→ What you should do:
Scan the lines below and report each one containing "frames" by copying it.

::: Data listing :::

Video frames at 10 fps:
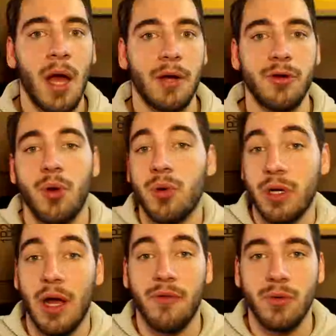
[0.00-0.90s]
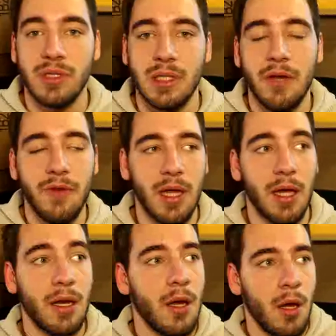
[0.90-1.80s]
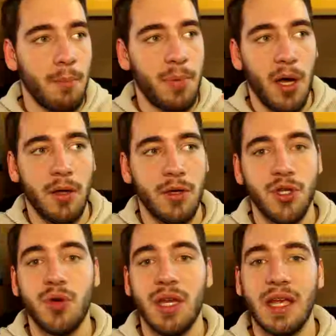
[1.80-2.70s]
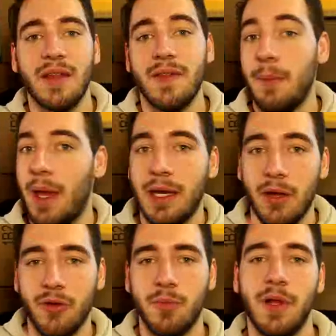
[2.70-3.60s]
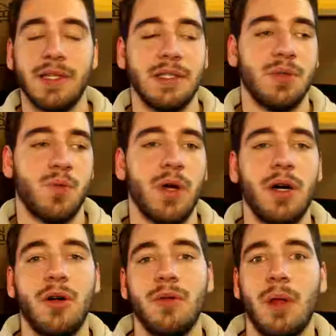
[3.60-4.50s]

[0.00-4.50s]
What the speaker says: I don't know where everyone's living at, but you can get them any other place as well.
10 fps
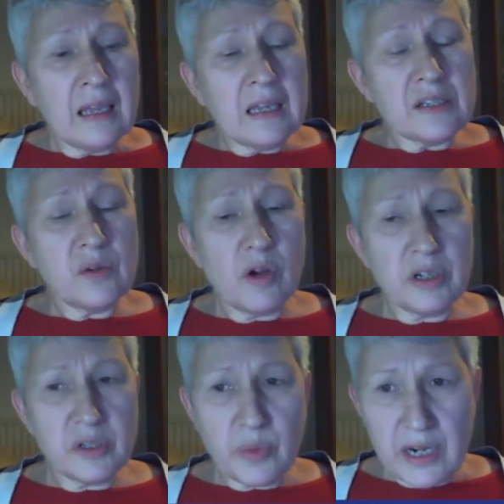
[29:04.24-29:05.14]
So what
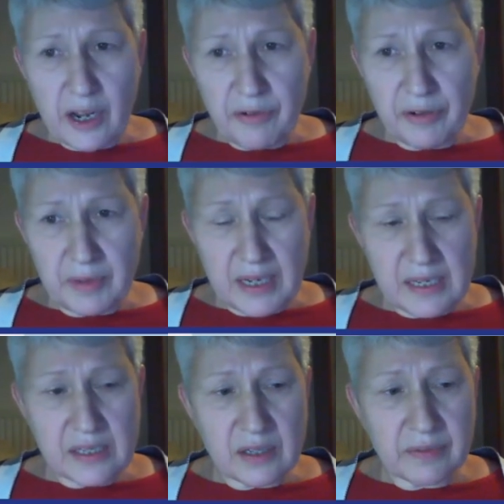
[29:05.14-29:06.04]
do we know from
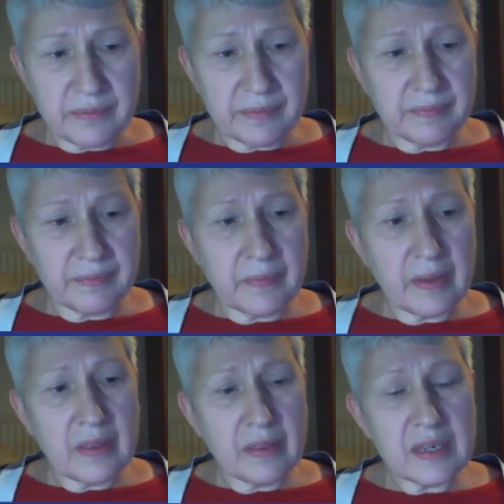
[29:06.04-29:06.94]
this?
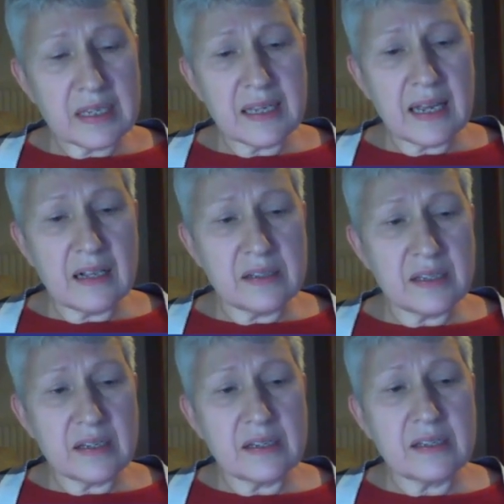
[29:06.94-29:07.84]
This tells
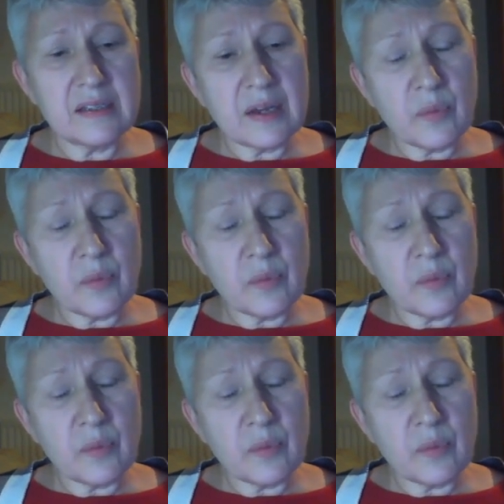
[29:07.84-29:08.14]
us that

:::
::: Data listing :::

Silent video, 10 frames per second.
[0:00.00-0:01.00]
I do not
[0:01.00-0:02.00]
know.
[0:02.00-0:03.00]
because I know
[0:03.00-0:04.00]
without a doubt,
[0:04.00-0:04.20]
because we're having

:::

→ Answer to this task:
Video frames at 10 fps:
Silent video, 10 frames per second.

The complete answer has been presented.